Two stops later (heading northbound) is Mahane Yehuda, aka, the shuk. The open-air market is a popular tourist spot, and the train stops just outside the Yaffo Street entrance to the shuk.
Two stops later is “Yaffo Mercaz,” better known as the center of town. The light rail stops right at the corner of Yaffo and King George streets, just a few steps away from Ben Yehuda Street and other popular downtown locations. It’s also a 10-minute walk toward Me’a Shearim.
Yet another two stops past the center of town is Sha’ar Shechem, just outside the Old City of Jerusalem.
The smooth ride can be a fun trip from start to finish to get a nice view of the city. You'll also travel over the newly constructed Chords Bridge, or Bridge of Strings, just past the Central Bus Station near the entrance to the city, whose highest point rises nearly 400 feet in the air.
But you may not want to just get out at any stop: the train also goes past the Shuafat refugee camp and the mostly Arab neighborhood Beit Hanina – so it's important to keep aware of your surroundings! Scroll down below for an interactive map of the system!
How do I ride?
You just step right on. The light rail cars are wheelchair accessible and stroller friendly, unlike the bus routes around the city.
How do I pay?
At every train station, there is an automated machine that will enable you to buy a ticket with cash or credit card for the light rail. Citizens and long-term residents generally own a “Rav Kav” bus card, which they can load with whatever plan they like, but tourists must buy a one-time ticket for (at the time of writing) NIS 6.60. You must buy a ticket before getting on the train. Upon boarding, look for the two ticket accepting machines that are posted next to each door. Feed your ticket (the right way!) in to the slot and wait for the machine to spit it back out. Hang on to it for inspectors! Rav-Kav users just press their card on the front of the machine.
How many times can I ride the train on that ticket?
As many as you want… 90 minutes from the time of purchase. The same applies to all bus routes (and vice versa – bus tickets can enable you to ride the train (if you ask the bus driver for one that’s valid on the light rail): don’t feed it in to the machine, just hang on to it in case of an inspector.) While all this information is true, there have been numerous reports of light rail inspectors claiming tickets are not valid for all rides.

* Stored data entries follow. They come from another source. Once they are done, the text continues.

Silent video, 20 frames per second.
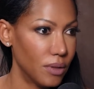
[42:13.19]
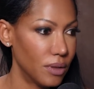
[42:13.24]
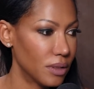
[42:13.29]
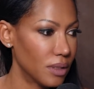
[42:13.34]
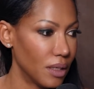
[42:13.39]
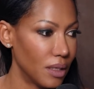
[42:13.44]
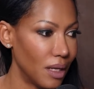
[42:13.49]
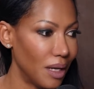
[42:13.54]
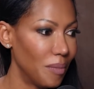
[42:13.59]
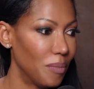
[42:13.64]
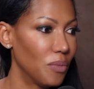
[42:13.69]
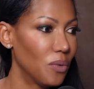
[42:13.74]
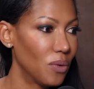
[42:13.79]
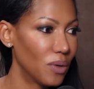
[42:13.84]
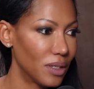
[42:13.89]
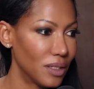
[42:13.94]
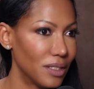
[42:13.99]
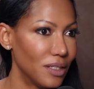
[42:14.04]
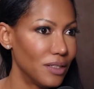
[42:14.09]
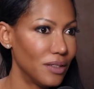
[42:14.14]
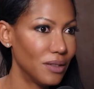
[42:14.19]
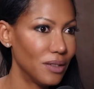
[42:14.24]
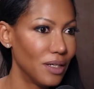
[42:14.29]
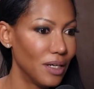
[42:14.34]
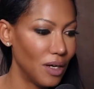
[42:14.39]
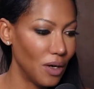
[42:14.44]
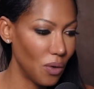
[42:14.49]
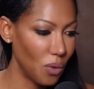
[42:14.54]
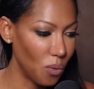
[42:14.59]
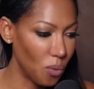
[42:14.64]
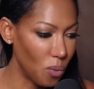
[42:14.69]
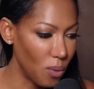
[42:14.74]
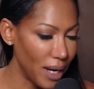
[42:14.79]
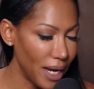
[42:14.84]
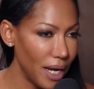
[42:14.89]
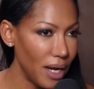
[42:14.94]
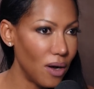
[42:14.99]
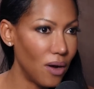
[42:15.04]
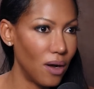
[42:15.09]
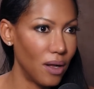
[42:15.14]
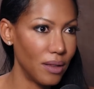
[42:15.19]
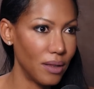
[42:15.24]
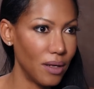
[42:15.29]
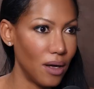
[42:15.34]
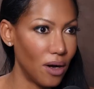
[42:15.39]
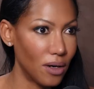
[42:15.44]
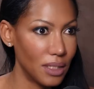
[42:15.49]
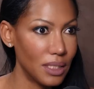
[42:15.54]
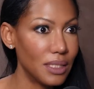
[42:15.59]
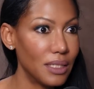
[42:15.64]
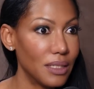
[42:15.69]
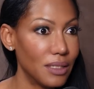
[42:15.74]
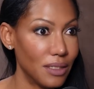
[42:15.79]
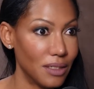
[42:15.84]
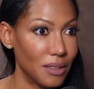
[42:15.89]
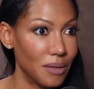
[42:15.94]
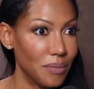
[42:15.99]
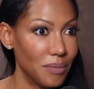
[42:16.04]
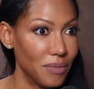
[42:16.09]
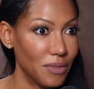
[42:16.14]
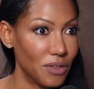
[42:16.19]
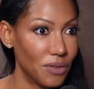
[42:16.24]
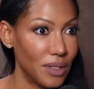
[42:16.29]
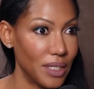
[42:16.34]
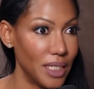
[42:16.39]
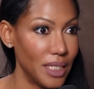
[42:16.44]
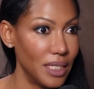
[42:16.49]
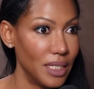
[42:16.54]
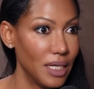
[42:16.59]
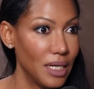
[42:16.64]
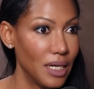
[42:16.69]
There's a lot more to weigh on our systems, right?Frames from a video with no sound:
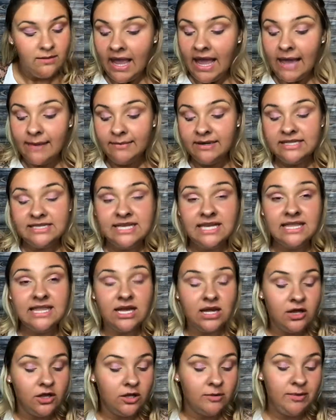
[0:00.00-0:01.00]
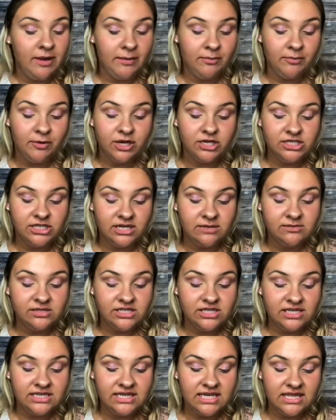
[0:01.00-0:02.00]
I'm going to take that ColourPop brush, and I'm
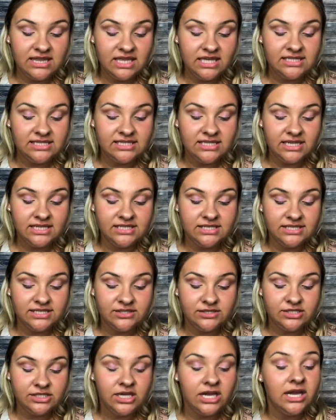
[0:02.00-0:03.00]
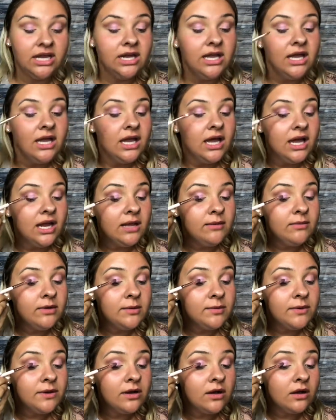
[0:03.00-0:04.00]
just going to take that Celestial shade, and I'm going
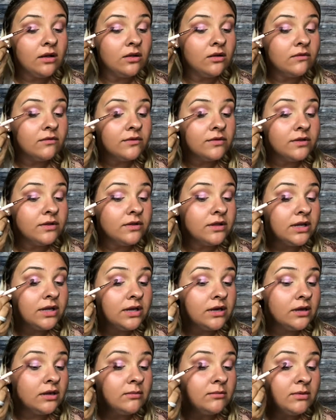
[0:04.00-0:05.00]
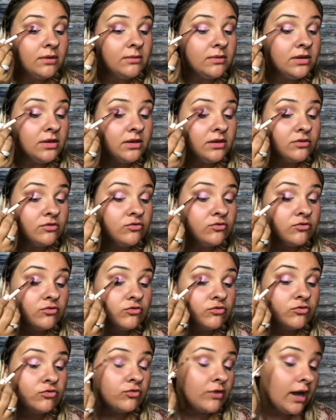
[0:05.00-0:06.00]
to put it all over the lid and maybe
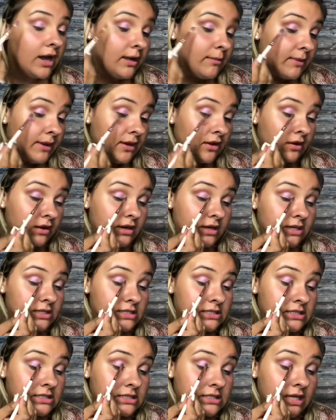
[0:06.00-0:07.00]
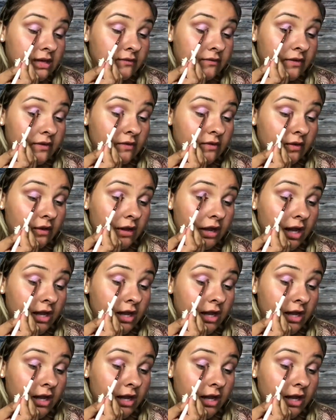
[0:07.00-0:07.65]
try my hardest to save this look.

Be prepared to argue (and welcome to Israel).
Does the light rail run 24/7?
Nope! In addition to not running on Shabbat or holidays (stopping about an hour before it starts and starting up again about an hour after it ends), the Jerusalem Light Rail runs from 5:30 a.m. to midnight (the times that the final train leaves each end point).
How often does it run?
During peak rush hour, every 6 minutes, otherwise every 9-15 minutes depending on the time of day. Each station has automated screens that announce how far away the next train is.